It’s hot outside, y’all. (As if you haven’t noticed, huh?)

When we moved to Colorado last summer, I was so excited for winter. I wanted snow and lots of it. And it didn’t happen. Sure, we got snow – like 3 times – but it melted almost immediately and left me so disappointed. I’m ready to just forget about how lame winter was and focus on how bright/hot/amazing the sun is here.

So I made ice cream. And I’m going to make something frozen every week until I get tired of it it gets cold again. Frozen Fridays – you can’t even handle how clever I am, right?

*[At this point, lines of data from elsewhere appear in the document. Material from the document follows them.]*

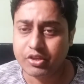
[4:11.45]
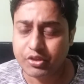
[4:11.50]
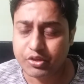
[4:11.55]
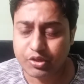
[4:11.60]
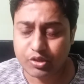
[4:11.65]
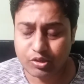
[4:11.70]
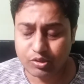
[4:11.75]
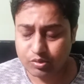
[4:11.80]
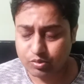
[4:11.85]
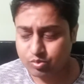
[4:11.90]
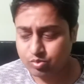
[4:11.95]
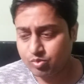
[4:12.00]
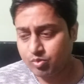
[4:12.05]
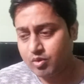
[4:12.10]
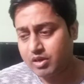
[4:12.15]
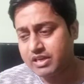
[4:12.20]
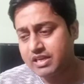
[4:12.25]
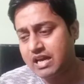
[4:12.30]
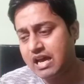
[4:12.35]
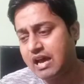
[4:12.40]

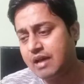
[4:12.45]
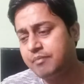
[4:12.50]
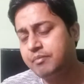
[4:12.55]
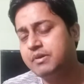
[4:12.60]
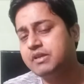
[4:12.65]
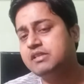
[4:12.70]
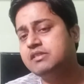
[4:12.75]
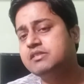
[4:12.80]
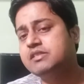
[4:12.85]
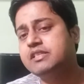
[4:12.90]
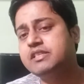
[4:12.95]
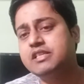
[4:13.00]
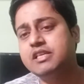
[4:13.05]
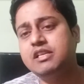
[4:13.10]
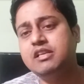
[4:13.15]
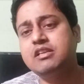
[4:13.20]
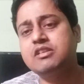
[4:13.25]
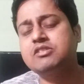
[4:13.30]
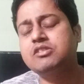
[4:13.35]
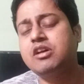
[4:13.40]
What happens, it
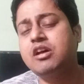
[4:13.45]
clears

This week I made Vanilla Bean Ice Cream. I’ve made so much ice cream in the past few years but for some reason, I’ve always skipped over vanilla recipes despite it being my favorite. I am so happy I finally broke down and made it!

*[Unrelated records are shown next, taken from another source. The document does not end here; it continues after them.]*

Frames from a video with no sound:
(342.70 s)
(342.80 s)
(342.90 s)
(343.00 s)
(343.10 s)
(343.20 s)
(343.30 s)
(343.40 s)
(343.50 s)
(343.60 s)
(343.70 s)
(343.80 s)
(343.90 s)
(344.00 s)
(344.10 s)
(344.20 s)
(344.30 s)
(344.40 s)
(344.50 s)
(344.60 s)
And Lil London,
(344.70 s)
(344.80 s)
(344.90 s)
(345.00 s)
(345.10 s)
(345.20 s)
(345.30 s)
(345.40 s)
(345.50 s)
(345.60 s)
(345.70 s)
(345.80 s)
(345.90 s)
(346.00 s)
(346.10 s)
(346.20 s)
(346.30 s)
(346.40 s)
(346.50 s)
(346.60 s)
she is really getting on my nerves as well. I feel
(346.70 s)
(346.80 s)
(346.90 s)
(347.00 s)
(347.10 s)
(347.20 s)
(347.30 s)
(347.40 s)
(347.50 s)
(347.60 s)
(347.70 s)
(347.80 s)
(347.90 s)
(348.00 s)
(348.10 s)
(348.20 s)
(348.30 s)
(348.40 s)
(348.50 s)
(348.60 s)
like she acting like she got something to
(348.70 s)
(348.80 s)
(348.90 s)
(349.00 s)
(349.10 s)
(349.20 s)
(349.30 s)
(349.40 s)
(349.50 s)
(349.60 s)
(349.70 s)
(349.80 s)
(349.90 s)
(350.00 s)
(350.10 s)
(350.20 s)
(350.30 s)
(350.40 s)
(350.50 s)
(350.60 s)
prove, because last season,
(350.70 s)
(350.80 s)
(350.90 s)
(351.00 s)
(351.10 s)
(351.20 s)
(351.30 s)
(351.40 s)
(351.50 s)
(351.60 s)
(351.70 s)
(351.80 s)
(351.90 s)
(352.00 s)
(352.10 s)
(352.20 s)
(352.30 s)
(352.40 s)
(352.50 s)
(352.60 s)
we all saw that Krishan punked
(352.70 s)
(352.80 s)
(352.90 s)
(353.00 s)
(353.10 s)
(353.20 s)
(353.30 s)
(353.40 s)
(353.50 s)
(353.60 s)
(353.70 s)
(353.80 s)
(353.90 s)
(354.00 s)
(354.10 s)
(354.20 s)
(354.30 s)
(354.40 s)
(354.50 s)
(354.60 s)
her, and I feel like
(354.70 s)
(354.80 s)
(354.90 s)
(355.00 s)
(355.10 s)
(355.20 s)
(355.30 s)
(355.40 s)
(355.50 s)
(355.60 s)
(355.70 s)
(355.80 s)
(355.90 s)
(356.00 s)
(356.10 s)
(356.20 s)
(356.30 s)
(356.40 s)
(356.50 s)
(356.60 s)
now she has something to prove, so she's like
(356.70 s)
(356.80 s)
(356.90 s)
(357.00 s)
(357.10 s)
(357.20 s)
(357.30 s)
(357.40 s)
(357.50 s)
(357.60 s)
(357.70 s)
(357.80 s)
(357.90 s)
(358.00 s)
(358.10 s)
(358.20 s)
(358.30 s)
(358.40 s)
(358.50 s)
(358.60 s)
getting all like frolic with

I really doubted that a homemade vanilla could be a whole lot better than a store-bought but oh my gosh, it’s a thousand times more amazing.

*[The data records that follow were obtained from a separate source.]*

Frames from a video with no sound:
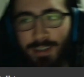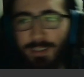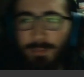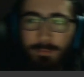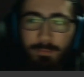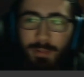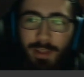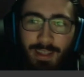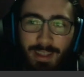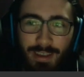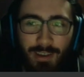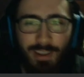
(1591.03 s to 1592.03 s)
to play
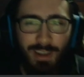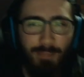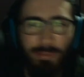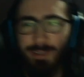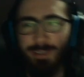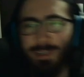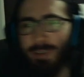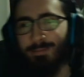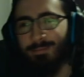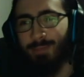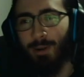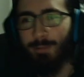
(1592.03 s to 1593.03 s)
like, oh yeah, I played this
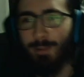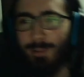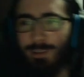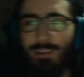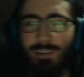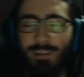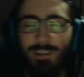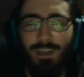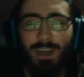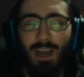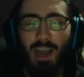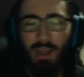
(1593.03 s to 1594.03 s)
game perfectly.
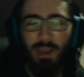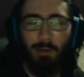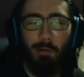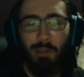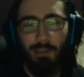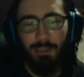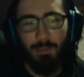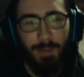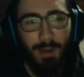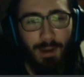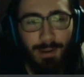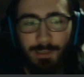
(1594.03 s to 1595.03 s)
I, I want to at least be
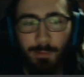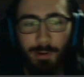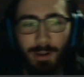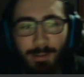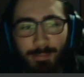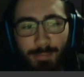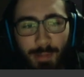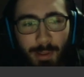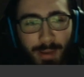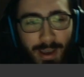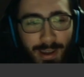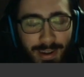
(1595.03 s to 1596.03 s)
honest when I play
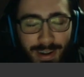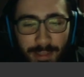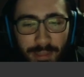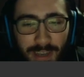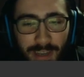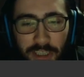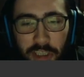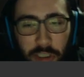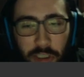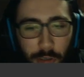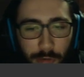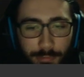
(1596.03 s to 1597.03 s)
bad, and I think I
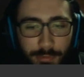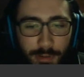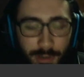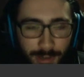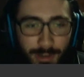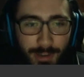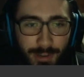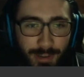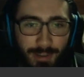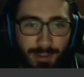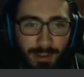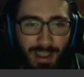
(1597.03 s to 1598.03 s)
should have...
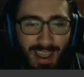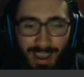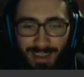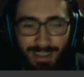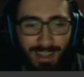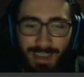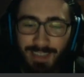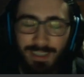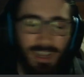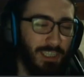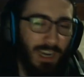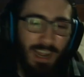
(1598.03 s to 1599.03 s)
like I
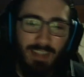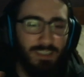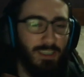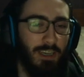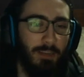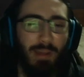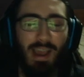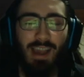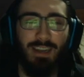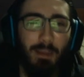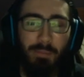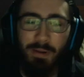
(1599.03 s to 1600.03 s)
said, I should have had this kid
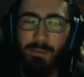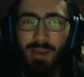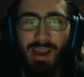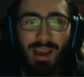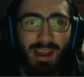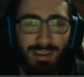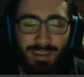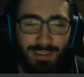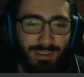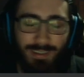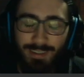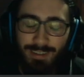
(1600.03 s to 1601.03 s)
packed up in a bag,
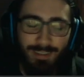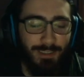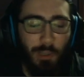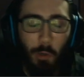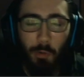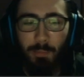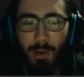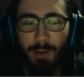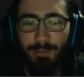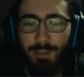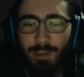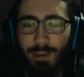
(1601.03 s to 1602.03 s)
toting him
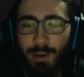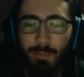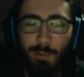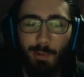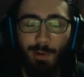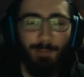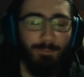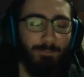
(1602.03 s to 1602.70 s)
off to the airport,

I use vanilla bean paste (found it at Home Goods on the cheap!) but you can scrape out a vanilla bean if you have those instead. You can even do vanilla extract if you really want. It will be delicious no matter what you use!

One year ago: Funfetti Blondies
Two years ago: BBA: Pugliese

Vanilla Bean Ice Cream
  • 1 cup milk
  • ½ cup sugar
  • 2 cups heavy whipping cream
  • pinch of salt
  • 1 teaspoon vanilla bean paste
  • 6 large egg yolks
  1. Warm the milk, sugar, heavy whipping cream, salt, and vanilla bean paste in a heavy-bottomed pot over medium heat just until it starts to bubble.
  2. While the milk mixture is heating, whisk together the egg yolks. Once the milk starts to bubble, slowly stream in about 1 cup of the milk while whisking constantly. Pour the egg yolk mixture into the pot you used to heat the milk.
  3. Heat the mixture over medium heat, stirring constantly, until the mixture thickens and coats the back of a spoon.
  4. Pour the custard through a fine mesh strainer and into a large bowl. Chill the mixture.
  5. Churn in ice cream maker according to manufacturer instructions. Store in freezer.